(Dataset entries)

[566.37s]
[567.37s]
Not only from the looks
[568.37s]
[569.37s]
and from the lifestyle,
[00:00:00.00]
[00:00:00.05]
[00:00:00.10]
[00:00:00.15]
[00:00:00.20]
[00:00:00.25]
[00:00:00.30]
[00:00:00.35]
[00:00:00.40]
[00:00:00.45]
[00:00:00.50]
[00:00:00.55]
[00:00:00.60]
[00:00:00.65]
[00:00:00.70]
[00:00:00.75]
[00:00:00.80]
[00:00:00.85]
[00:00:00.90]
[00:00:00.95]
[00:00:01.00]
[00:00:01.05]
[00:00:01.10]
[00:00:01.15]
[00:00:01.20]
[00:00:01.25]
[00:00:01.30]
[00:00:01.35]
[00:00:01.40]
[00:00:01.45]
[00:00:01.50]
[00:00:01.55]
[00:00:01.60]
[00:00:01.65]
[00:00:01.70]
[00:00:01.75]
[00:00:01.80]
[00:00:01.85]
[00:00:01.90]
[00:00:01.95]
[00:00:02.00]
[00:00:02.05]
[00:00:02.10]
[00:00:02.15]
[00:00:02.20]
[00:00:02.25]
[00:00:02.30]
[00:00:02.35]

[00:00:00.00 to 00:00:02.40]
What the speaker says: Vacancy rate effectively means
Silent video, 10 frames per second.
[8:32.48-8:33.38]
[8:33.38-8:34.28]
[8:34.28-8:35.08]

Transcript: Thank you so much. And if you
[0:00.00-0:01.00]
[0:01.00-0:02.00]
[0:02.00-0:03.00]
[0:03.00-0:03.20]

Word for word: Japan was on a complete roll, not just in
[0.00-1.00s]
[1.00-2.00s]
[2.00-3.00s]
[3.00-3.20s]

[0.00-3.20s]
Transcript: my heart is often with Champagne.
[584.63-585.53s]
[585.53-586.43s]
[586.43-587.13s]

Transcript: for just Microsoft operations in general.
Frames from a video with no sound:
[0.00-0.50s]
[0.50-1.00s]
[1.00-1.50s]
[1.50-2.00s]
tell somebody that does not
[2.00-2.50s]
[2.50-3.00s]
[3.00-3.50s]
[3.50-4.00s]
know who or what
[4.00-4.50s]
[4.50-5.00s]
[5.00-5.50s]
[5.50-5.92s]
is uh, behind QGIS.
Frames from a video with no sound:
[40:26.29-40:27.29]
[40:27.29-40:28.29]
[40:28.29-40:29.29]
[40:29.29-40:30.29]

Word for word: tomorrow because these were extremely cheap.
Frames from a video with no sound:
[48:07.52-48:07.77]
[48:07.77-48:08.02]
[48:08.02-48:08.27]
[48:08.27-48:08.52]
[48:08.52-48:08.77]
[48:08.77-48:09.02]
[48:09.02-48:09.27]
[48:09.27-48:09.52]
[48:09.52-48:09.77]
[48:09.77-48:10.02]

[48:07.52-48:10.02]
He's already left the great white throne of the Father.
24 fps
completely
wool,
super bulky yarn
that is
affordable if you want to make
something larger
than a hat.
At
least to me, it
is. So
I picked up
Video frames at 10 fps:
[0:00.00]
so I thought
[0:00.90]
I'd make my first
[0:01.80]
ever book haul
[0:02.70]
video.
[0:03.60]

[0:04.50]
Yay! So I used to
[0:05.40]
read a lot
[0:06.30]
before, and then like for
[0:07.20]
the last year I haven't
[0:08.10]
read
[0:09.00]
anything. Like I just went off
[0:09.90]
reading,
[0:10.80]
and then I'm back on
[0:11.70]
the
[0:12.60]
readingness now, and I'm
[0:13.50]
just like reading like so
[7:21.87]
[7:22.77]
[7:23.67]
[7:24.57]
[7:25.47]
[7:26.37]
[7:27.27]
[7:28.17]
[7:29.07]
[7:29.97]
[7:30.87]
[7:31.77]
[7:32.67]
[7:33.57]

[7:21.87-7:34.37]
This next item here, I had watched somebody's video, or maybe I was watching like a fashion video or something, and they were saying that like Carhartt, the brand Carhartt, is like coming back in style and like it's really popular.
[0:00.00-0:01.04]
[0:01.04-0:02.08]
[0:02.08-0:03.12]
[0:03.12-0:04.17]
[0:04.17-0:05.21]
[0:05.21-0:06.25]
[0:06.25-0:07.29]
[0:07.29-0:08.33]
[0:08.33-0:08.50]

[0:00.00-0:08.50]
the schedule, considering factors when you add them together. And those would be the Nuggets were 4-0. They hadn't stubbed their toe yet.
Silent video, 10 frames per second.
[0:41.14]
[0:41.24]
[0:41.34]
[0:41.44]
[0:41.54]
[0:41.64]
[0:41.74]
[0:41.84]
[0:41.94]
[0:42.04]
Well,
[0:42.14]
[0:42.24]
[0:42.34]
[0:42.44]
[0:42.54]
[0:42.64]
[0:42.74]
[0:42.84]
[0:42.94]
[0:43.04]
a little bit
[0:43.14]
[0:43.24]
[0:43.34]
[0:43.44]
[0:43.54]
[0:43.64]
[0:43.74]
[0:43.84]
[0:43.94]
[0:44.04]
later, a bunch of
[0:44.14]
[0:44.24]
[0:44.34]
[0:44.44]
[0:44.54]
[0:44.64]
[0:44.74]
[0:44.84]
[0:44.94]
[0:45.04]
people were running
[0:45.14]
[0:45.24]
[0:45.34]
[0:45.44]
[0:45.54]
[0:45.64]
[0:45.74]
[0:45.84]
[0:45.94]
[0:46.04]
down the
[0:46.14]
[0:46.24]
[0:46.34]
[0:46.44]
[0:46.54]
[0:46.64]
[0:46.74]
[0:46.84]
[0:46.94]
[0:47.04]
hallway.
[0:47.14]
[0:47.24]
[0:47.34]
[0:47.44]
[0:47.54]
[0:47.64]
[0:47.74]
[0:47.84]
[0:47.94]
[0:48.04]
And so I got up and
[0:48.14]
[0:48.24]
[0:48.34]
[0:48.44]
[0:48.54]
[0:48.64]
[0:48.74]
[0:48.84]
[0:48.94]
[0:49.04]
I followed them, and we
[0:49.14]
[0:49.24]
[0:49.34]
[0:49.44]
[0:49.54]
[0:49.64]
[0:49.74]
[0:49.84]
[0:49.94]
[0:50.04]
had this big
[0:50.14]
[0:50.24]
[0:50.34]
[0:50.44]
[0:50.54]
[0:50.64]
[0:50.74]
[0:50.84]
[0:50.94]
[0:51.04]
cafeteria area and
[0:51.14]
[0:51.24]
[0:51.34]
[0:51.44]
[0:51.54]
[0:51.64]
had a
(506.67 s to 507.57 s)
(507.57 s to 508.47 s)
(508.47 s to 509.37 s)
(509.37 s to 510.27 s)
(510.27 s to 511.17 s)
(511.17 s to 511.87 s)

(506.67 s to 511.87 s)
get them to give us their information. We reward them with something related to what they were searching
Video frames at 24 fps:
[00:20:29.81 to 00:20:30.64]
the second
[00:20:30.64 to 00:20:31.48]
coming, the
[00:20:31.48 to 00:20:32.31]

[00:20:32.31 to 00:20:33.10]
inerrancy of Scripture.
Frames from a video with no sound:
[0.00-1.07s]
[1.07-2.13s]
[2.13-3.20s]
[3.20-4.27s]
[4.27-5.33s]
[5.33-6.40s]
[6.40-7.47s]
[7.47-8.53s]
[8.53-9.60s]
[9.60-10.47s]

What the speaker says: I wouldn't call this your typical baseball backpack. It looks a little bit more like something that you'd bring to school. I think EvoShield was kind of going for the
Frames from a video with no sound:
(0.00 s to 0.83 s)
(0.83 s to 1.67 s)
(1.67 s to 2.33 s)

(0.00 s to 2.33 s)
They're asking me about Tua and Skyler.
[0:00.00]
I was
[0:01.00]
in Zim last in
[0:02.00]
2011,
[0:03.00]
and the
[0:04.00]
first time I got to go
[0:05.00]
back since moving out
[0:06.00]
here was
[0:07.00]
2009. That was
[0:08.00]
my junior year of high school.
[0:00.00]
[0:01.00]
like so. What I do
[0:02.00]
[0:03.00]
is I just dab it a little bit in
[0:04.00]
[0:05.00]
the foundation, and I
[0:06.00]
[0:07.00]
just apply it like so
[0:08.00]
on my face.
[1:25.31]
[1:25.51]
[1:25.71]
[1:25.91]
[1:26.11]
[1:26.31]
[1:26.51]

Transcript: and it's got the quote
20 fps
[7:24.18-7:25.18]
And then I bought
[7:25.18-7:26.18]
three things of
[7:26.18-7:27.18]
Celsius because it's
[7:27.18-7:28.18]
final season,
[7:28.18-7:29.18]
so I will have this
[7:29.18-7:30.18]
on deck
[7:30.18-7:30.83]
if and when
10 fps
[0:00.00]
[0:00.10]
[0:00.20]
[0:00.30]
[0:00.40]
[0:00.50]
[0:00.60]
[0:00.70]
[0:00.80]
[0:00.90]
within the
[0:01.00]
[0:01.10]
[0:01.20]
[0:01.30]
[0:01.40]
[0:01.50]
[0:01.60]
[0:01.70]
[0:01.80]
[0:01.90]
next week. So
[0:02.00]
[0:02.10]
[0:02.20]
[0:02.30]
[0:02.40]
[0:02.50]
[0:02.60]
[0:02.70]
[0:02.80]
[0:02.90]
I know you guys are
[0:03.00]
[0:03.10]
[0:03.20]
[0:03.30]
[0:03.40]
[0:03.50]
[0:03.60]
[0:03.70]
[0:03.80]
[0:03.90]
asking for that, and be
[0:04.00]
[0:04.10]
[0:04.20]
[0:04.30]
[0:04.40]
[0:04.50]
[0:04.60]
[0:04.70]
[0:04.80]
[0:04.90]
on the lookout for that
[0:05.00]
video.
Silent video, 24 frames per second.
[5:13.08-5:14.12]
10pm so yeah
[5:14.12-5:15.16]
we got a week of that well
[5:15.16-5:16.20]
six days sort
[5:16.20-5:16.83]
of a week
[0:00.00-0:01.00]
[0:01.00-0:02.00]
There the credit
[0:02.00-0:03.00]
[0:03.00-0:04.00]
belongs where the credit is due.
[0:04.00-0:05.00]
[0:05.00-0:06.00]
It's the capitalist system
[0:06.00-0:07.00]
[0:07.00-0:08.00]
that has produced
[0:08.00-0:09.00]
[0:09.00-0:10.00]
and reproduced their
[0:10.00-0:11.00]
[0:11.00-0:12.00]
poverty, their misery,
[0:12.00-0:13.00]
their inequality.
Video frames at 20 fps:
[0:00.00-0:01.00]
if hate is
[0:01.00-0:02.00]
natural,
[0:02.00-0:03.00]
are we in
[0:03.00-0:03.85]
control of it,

_Assigned task_
Once you have found every line above holding the word "says", copy those lines.

_Result for this exercise_
What the speaker says: Vacancy rate effectively means
What the speaker says: I wouldn't call this your typical baseball backpack. It looks a little bit more like something that you'd bring to school. I think EvoShield was kind of going for the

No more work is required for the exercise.